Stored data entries
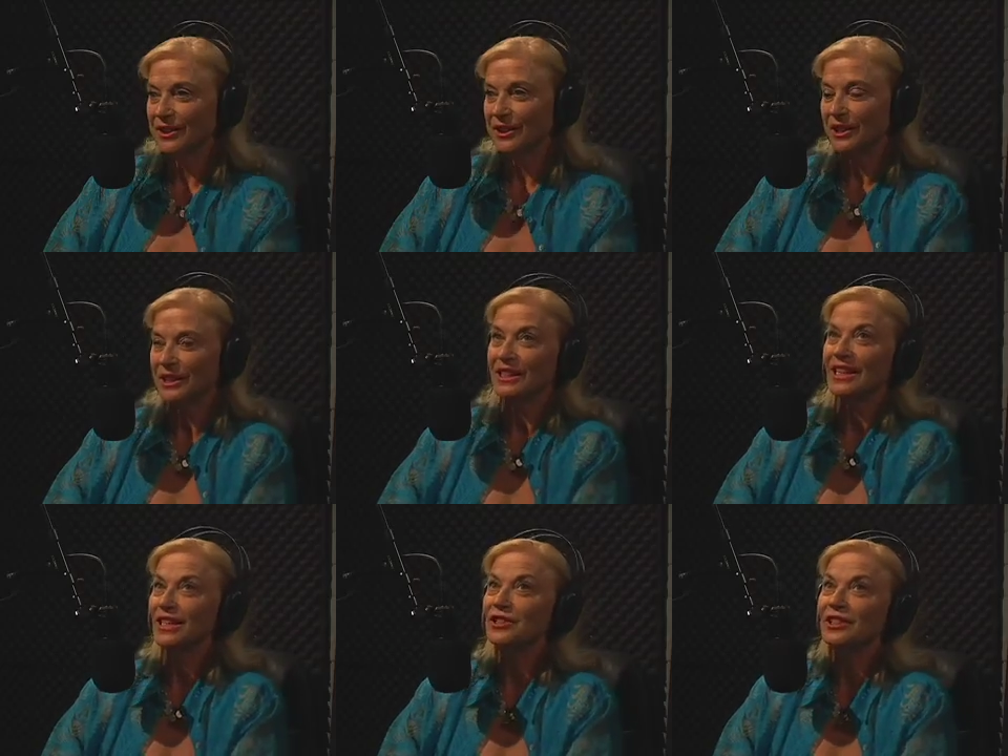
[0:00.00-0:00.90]
your
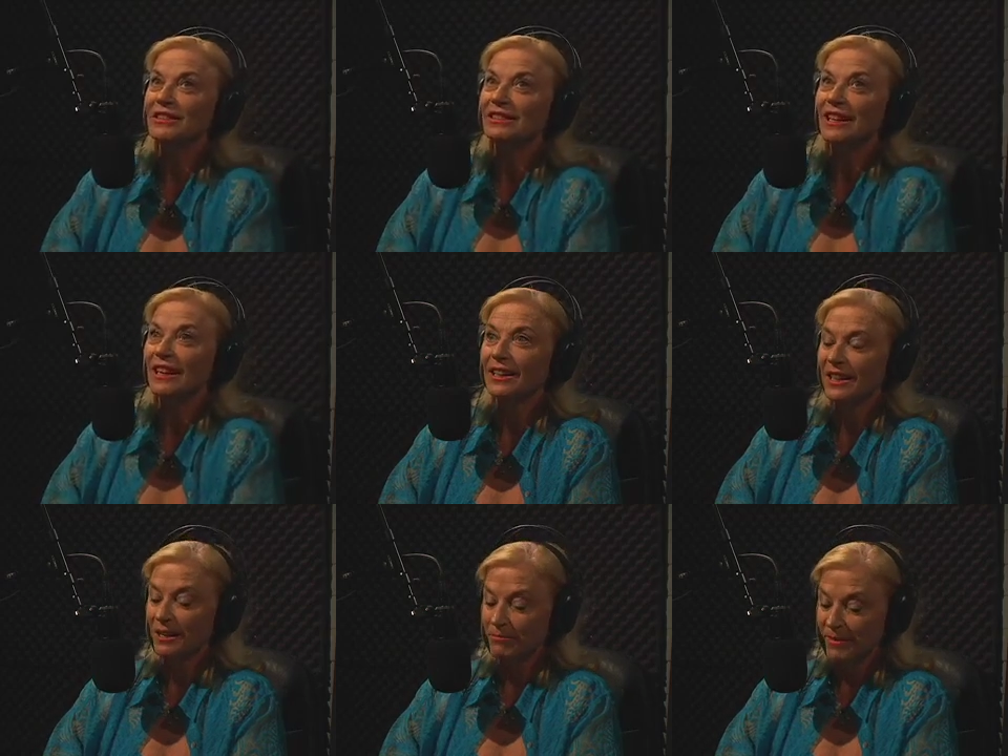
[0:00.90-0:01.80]
credentials are
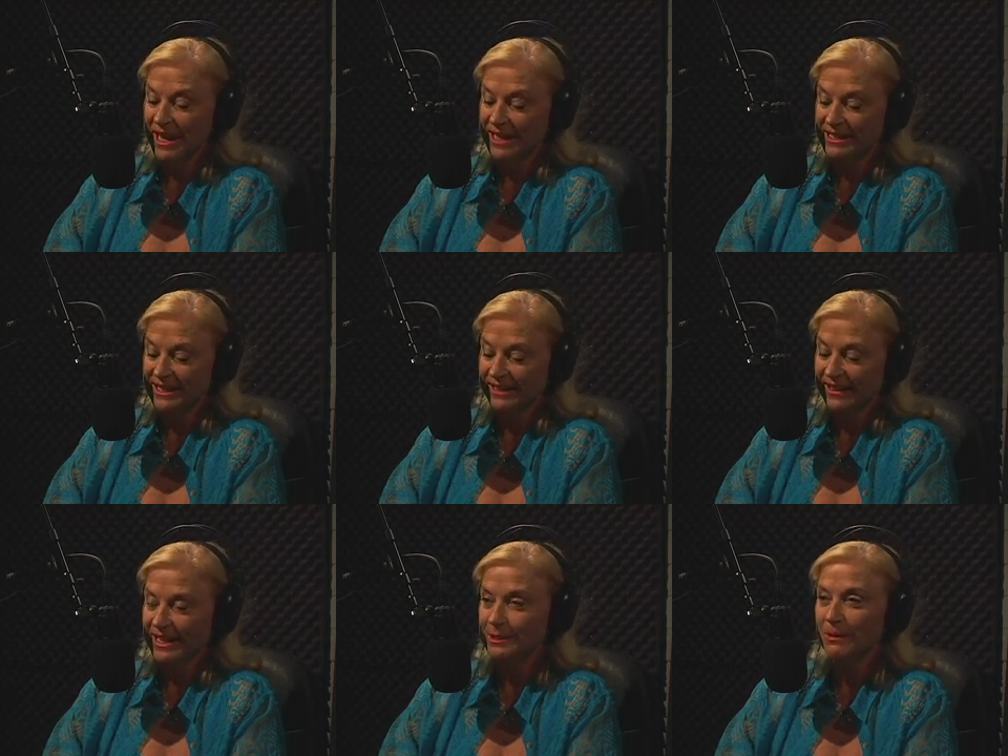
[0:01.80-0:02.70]
amazing.
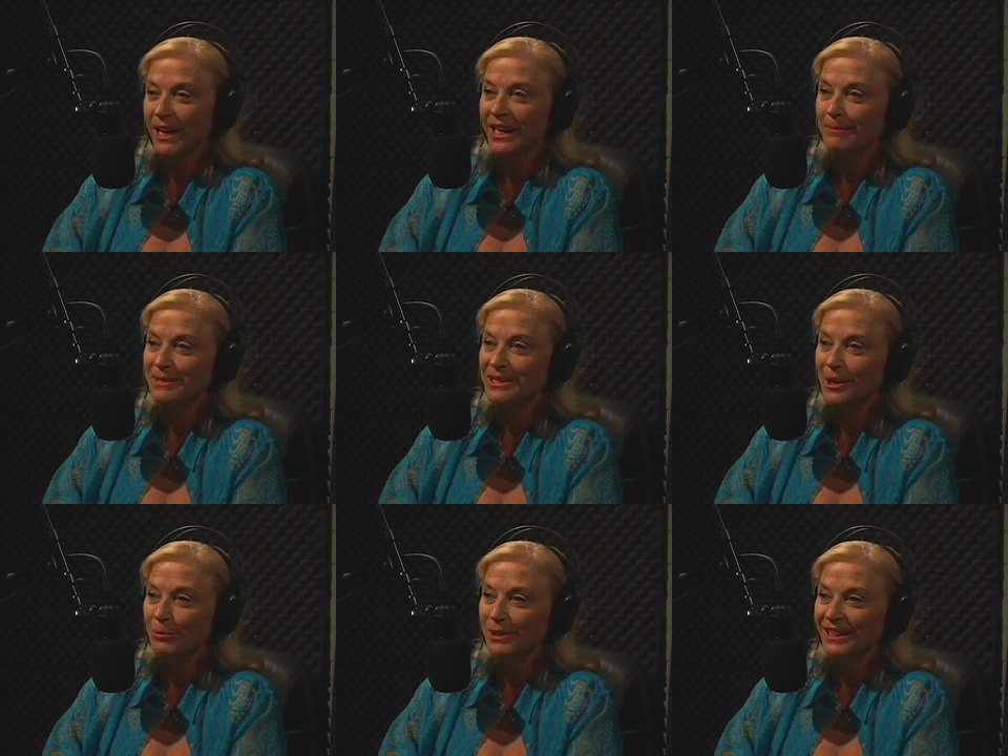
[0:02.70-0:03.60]
That's why I'm
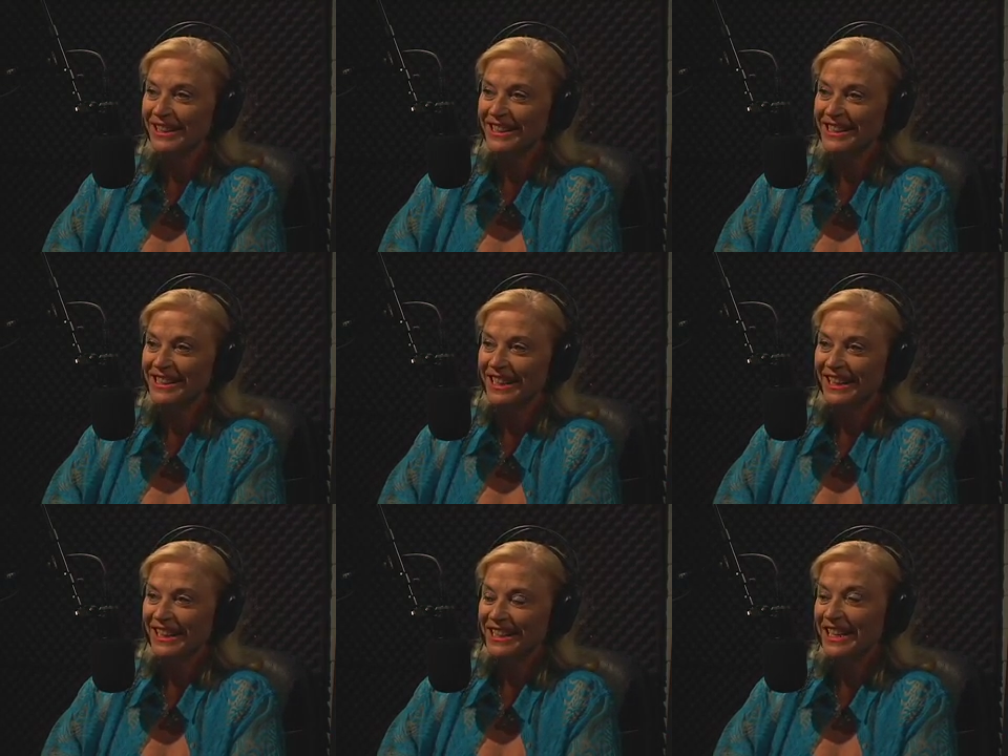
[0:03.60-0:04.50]
so pleased
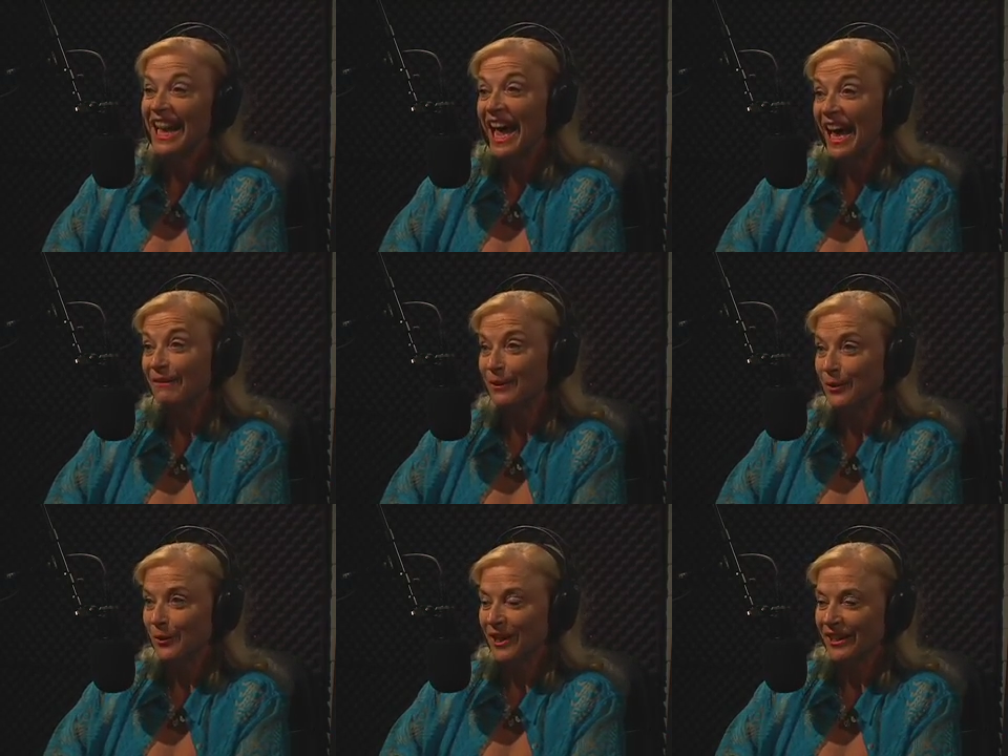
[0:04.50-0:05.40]
to have
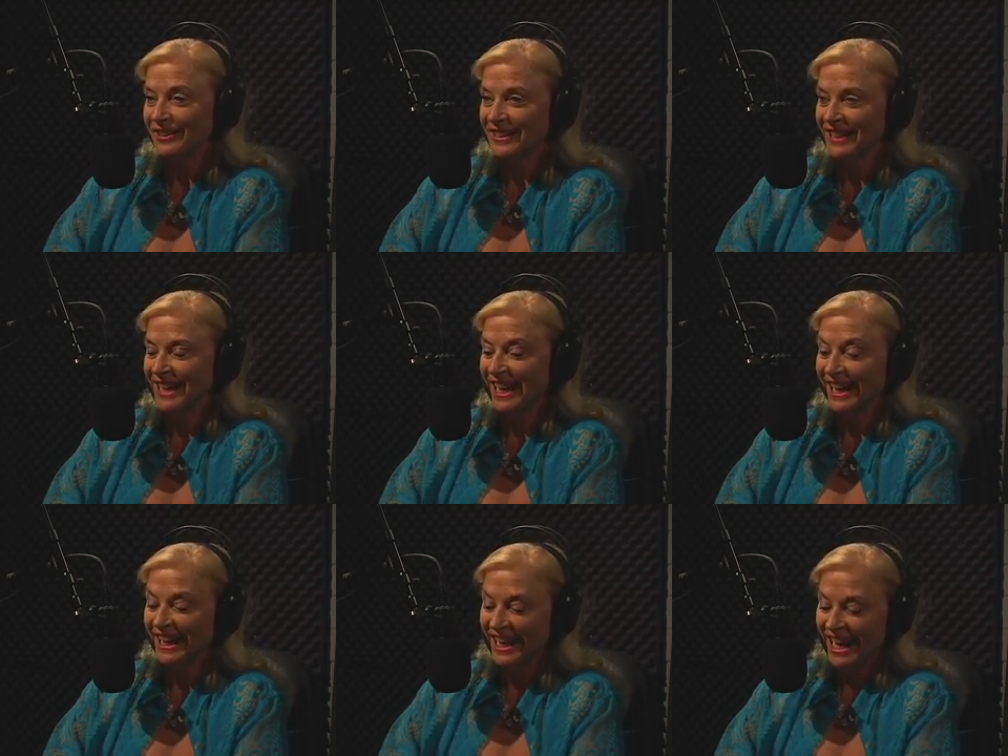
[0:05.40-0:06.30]
you here
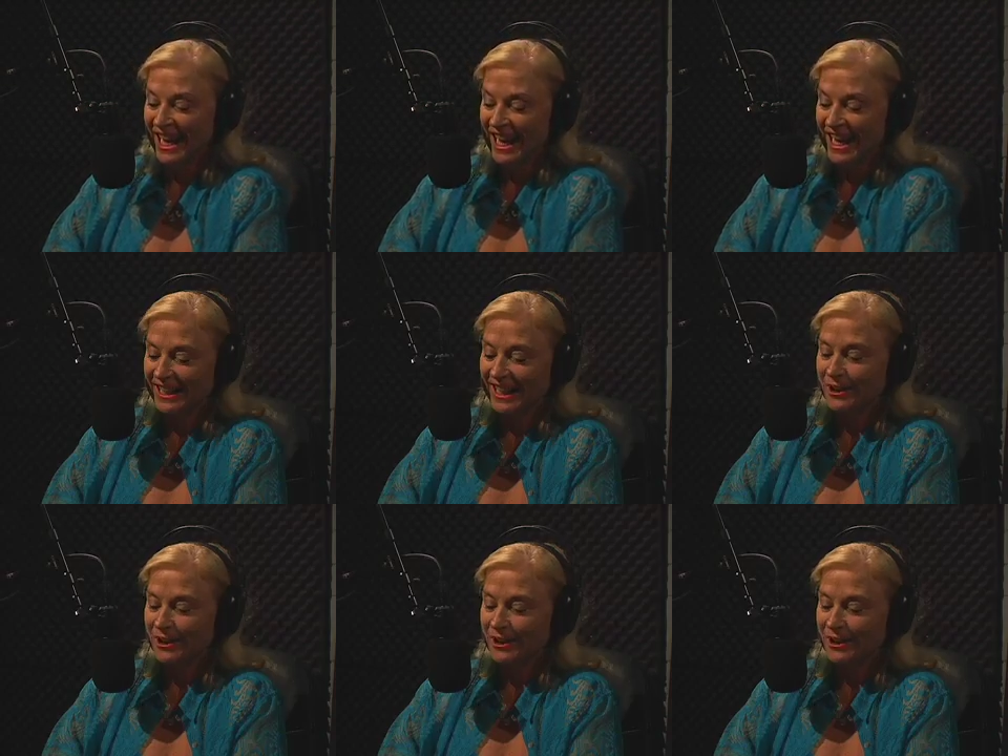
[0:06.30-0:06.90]
today. And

EXERCISE REQUIREMENTS -
Give the data above again exactly. Leave the pictures out.

EXERCISE RESPONSE -
[0:00.00-0:00.90]
your
[0:00.90-0:01.80]
credentials are
[0:01.80-0:02.70]
amazing.
[0:02.70-0:03.60]
That's why I'm
[0:03.60-0:04.50]
so pleased
[0:04.50-0:05.40]
to have
[0:05.40-0:06.30]
you here
[0:06.30-0:06.90]
today. And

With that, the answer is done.